Anecdotally, somewhere in that 1940 period Veniamin Gialouris of Mytilini was a short-lived proprietor/manager of the Craigmore. He was part of the immediate pre WW2 influx and spent some time with Jimmy Corones at Quilpie before apparently discovering Lismore, but appears to have moved to Brisbane in 1941. He was definitely sighted on counter duty in 1945 following a holiday in New Guinea courtesy of the Australian Army. However, within a year or so he figured The Regent a few doors down was a more attractive proposition and passed the keys to Peter Cooley, repeating the handover/takeover ceremony with Peter at the Regent in 1950 when he reckoned the action was now with bananas.

The Craigmore then became an Italian possession. The partnership of Manitta & Lorenson did a subtle reorientation, scaling back the café and introducing a range of continental deli items, which they both retailed and wholesaled, mainly to their deprived compatriots until their dangling sausage things on strings, tinned sardines and anchovies in strange sauce, tomato paste, pasta, Italian olives and olive oil, Vermouth, wine, Motta and Murano sweets…, slowly gained a wider acceptance. And then in the mid 50s came the late, great Florian Volpato and a touch of continental class.

Harry finds the flamboyant Florian in the midst of renovations and is intrigued by a strange looking gizmo called an Espresso Coffee Machine being fitted into the new counter.
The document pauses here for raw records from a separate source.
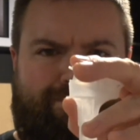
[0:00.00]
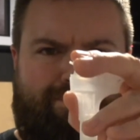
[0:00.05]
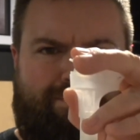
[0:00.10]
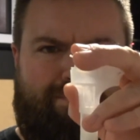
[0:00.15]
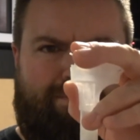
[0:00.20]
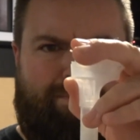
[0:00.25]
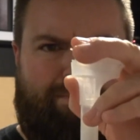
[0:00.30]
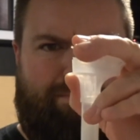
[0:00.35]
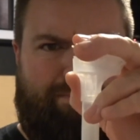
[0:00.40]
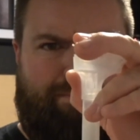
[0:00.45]

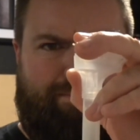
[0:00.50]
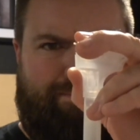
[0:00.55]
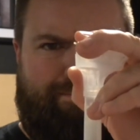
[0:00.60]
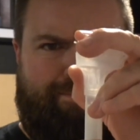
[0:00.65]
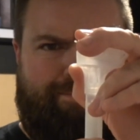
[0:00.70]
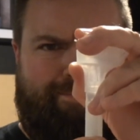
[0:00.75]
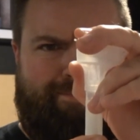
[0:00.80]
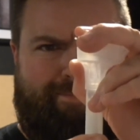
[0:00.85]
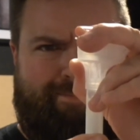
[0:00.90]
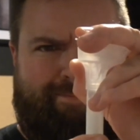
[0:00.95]

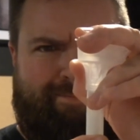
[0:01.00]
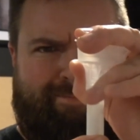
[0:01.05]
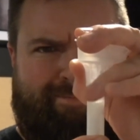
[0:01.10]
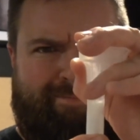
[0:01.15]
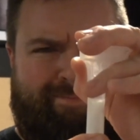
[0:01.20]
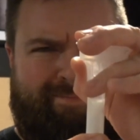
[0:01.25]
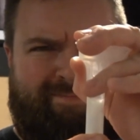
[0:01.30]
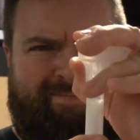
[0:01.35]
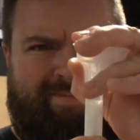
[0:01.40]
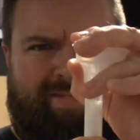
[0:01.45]

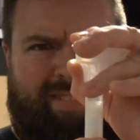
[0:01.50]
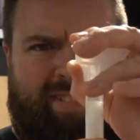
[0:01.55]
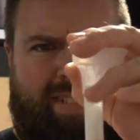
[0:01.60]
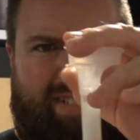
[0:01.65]
[no speech]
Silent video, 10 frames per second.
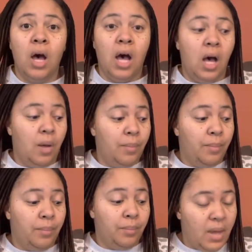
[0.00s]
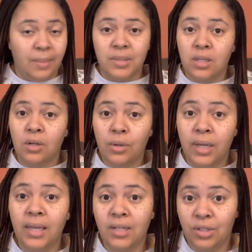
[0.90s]
I'm just gonna go
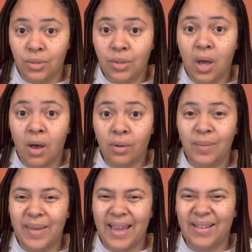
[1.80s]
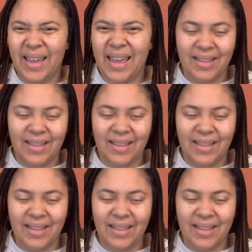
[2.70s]
ahead and show y'all the bag, okay?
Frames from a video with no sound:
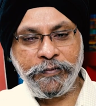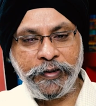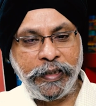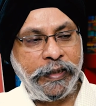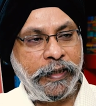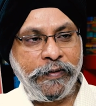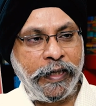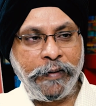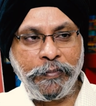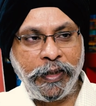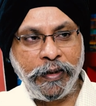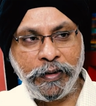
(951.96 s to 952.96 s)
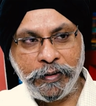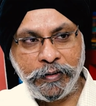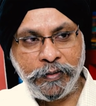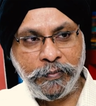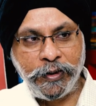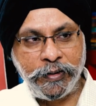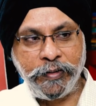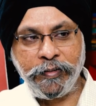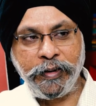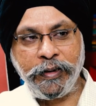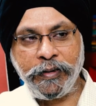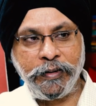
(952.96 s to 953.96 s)
trend ever happening here, the
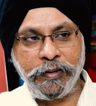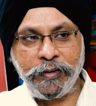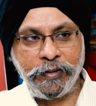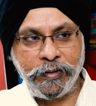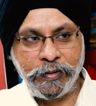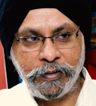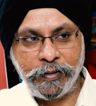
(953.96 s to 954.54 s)
mercenaries?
In 1952 the Andronicus family, Kytherian coffee merchants of Sydney, claimed to be the first to introduce the thing to Australia, but Florian was the first in this region and pretty soon his entrepreneurial exuberance seduced suspicious locals into sampling real coffee (notwithstanding Harry Neilson’s mysterious brew), along with a supplemented and diversified range of exotic deli items. The place, now named ‘Florians’, was a spacious one, stretching through to Eggins Lane, also enabling him to give the region a classy nightclub, ‘La Gondola’, which became a popular haunt for the gay blades and their dates into the mid 60s. And his entry into the noshery business followed the new trend set by John Carblis at the Tudor, with ‘Continental Meals’ now featured on the menu. (But, as with the 'continental meals' experience, the Greeks who introduced the espresso thingamajig quickly realised they were stuck with a white elephant that was an expensive way to boil water to make the locals' tea.)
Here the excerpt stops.